Однажды, если не ошибаюсь, в начале шестидесятых годов, уже в Ленинграде, пришла ко мне женщина… Я был дома один, дверь на звонок открыл сам. Стоит передо мной, нос к носу, пожилая особа, этакая сваха из комедии Островского. Черная кружевная шаль, в руках, прижимая к животу, держит большой кожаный ридикюль. И первое, что она делает, – открывает, расстегивает этот ридикюль. Он смотрит на меня своей черной разверстой пастью, и у меня тут же мелькает мысль: «Магнитофон!»
Спрашиваю:
– Что вам угодно?
– Пантелеев Алексей Иванович здесь живет?
– Да, здесь. Это я.
– Здравствуйте. Я приехала из Москвы. Хочу с вами поговорить.
– О чем?
– О митрополите Николае.
– О каком Николае?
– О Николае, митрополите Крутицком и Коломенском. Мы там о нем книгу собираемся выпускать. Ведь вы знакомы с ним были?
– Нет, вы ошибаетесь. Я не был знаком с митрополитом Николаем.
Она усмехается.
– Что это вы, ленинградцы, такие пугливые! Зайти-то к вам можно?

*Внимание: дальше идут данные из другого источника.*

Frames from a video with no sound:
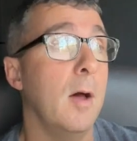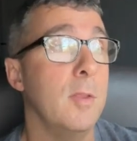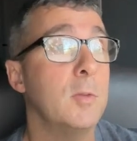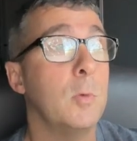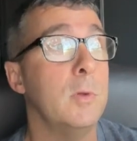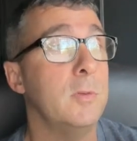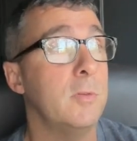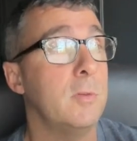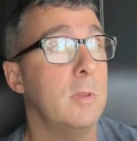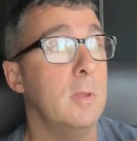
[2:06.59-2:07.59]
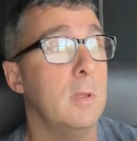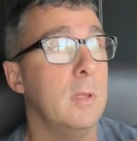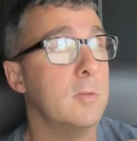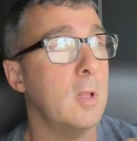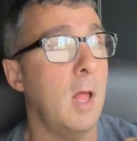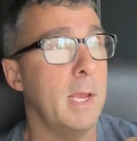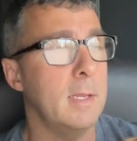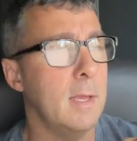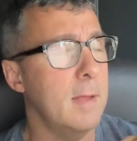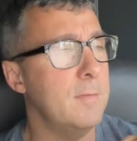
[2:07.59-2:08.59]
This client
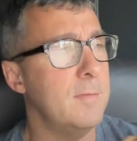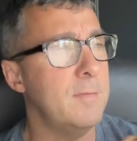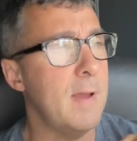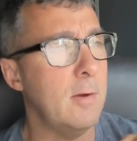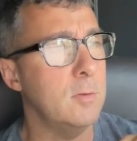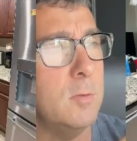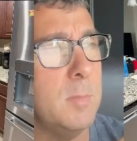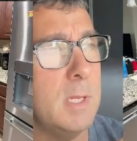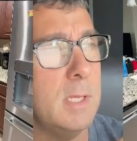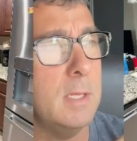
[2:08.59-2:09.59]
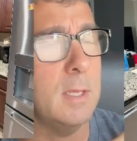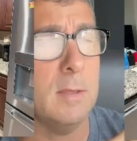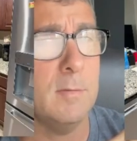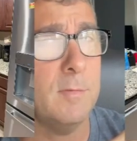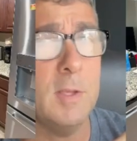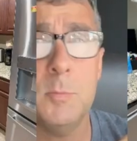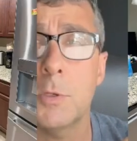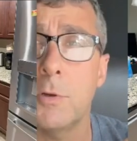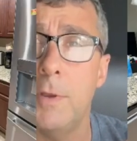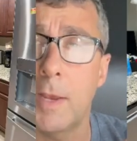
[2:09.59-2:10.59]
had found me Facebook
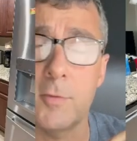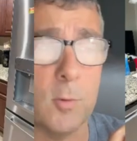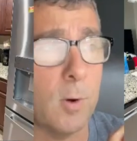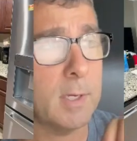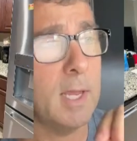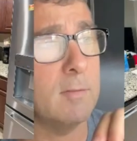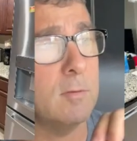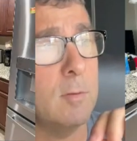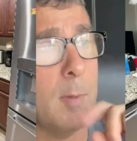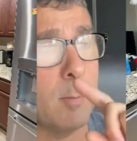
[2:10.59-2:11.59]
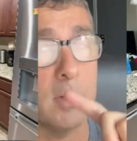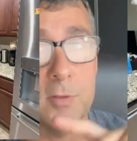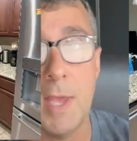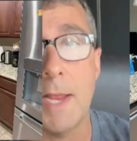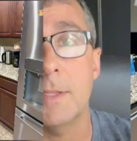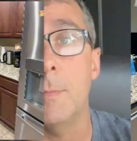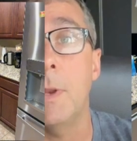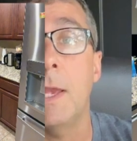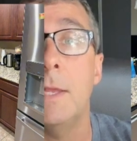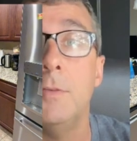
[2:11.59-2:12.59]
or Nextdoor. I can't remember exactly, but
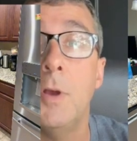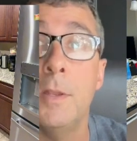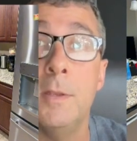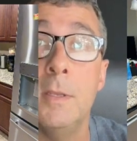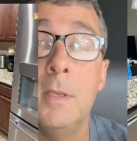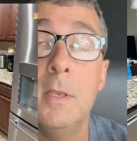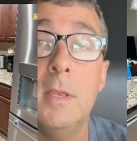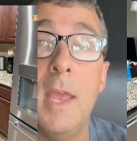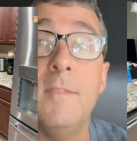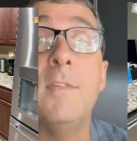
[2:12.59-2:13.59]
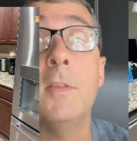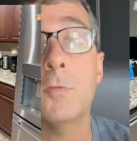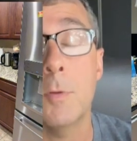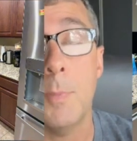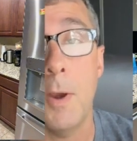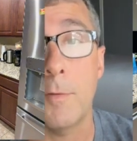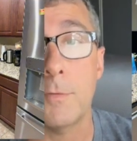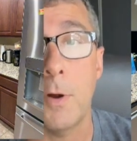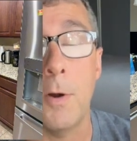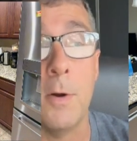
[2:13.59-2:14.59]
I had done a fence repair
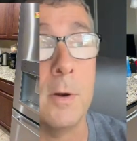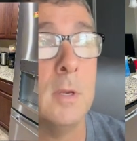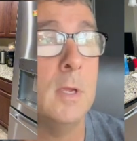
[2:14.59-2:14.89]
for her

– Да. Прошу вас. Заходите.
Веду эту маскарадную салопницу – на кухню. Садится. Ридикюль стоит у нее на коленях, все так же зияя своей черной пастью.
Сажусь тоже. Спрашиваю:
– Прежде всего, позвольте поинтересоваться: где вы узнали мой адрес?
– Адрес ваш? Адрес ваш мне в Никольском соборе дали.
– Простите, но вы говорите неправду. В Никольском соборе не могут знать моего адреса. Я вообще в этом соборе и не был лет пять.
Опять усмехается.
– Ну, хорошо. Так и быть. Скажу вам правду. Мне Александра Иосифовна Любарская дала ваш адрес.